Tests de paternité

Maman sûr, papa… peut être

Ce doute, nombre de pères l’ont eu. Si certaines femmes s’en offusquent, d’autres le comprennent et acceptent volontiers de rassurer leur conjoint, voire de leur proposer de réaliser un test de paternité pour attester que l’enfant est bien le leur. Un sujet bien difficile dans un pays comme la France où le statut du corps humain est soumis à la loi.

Si maman est d’accord, peut-on faire un test ?

Non, vous ne pouvez pas faire ces tests librement. Et si on trouve facilement des kits de tests de paternité sur Internet, sachez que vous encourez une peine, ne serait-ce qu’à le commander.

Les douanes peuvent saisir le colis pour commencer. Et le Code Pénal prévoit, en outre, une sanction d’un an d’emprisonnement et de 15 000 euros d’amende (article 226-28).

 

Comment papa peut demander ce test ?

L’article 16-11 du Code Civil cadre le champ d’action. Toute demande se fait exclusivement par procédure engagée dans le cadre d’une enquête, d’une instruction, d’un motif médical ou d’identification d’un défunt dont l’identité est inconnue.

En résumé, oubliez l’idée de commander un test par Internet comme celle d’aller au laboratoire d’analyses médicales.

Adressez-vous au juge avant les dix ans de votre enfant conformément à l’article 339 du code civil.

Et si le demandeur c’est maman ou l’enfant ?

La mère peut en faire la demande jusqu’à la majorité de l’enfant.

L’enfant lui-même, peut également demander ce test avant d’avoir atteint l’âge de ses 28 ans.

Le demandeur saisit le Tribunal de Grande Instance en étant impérativement assisté d’un avocat dans le cadre de cette procédure.

En amont des tests sanguins, les lettres, témoignages…, sont des éléments pouvant servir de preuve ou début de preuve de paternité.

Et sachez que les tests sanguins ne peuvent être réalisés sans le consentement du père.
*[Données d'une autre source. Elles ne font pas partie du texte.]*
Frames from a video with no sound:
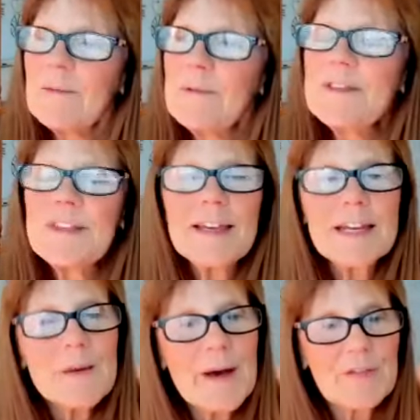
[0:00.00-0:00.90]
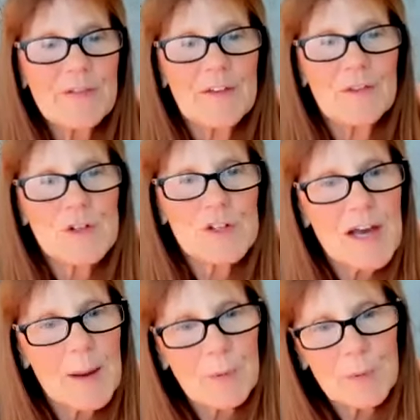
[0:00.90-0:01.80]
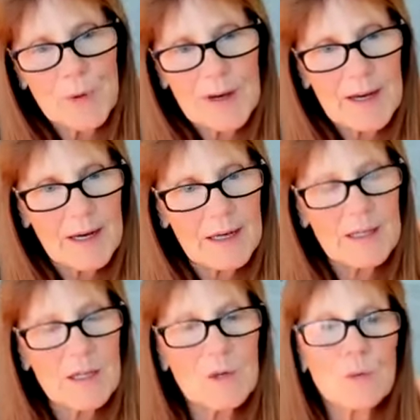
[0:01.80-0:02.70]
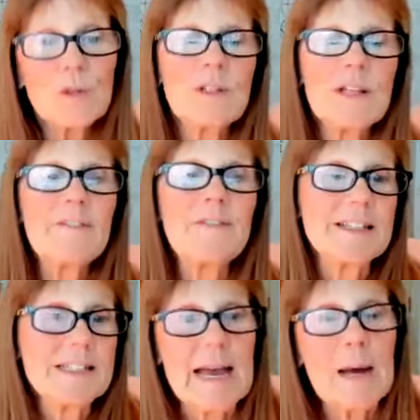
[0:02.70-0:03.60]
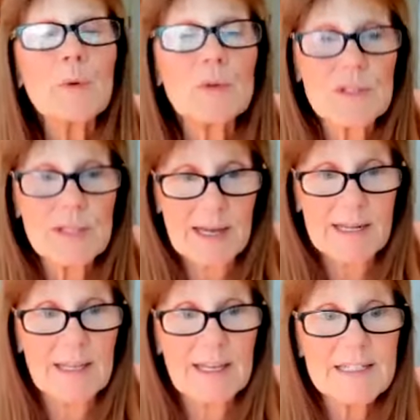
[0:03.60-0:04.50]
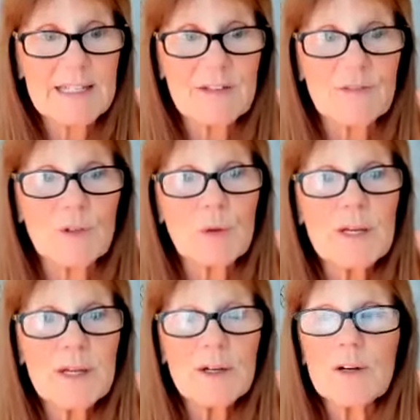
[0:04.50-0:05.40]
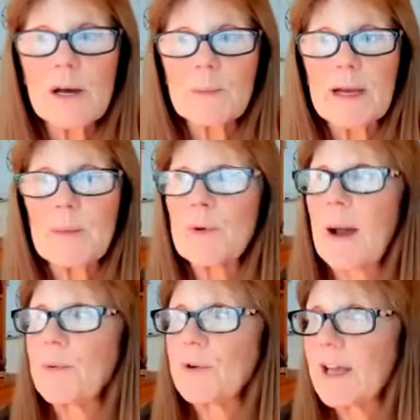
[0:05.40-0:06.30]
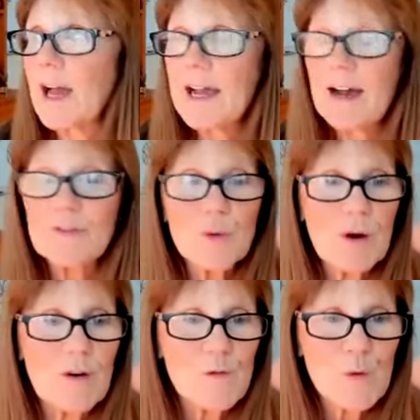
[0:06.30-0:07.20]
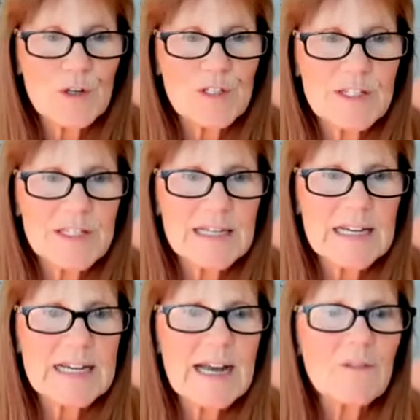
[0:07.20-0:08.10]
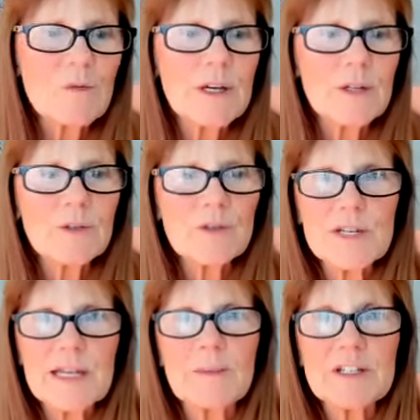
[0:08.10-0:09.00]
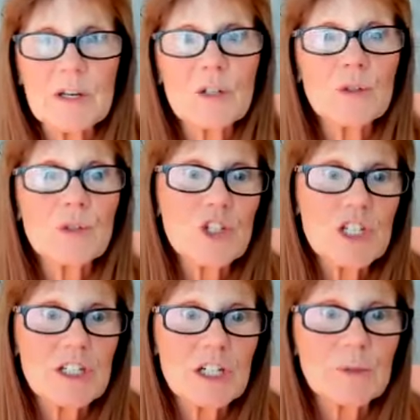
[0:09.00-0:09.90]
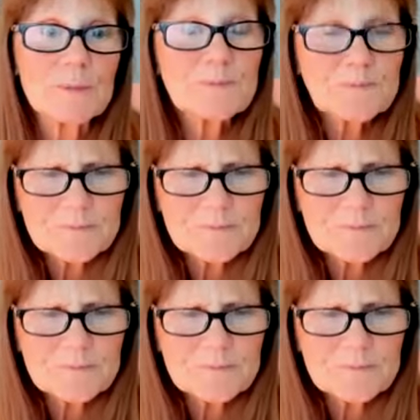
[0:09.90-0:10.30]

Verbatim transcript: been thinking about that, and there's a couple real life examples that I'd like to give you. Here on my property, I have 12 horses, and I have one whose name is Uncle Gino.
Evitez des sanctions pénales…

Commander des tests de paternité au travers de la toile peut vous apporter des résultats erronés et en plus vous faire encourir des sanctions pénales.

Et attention, cela ne concerne pas uniquement les tests que vous souhaiteriez effectuer pour la filiation de votre propre enfant. Si vous avez ouvert la lettre de la voisine par erreur et y avez appris que son blondinet de fils n’est pas le fils légitime du papa, n’allez par le raconter à tout l’immeuble, des sanctions tomberont tout autant.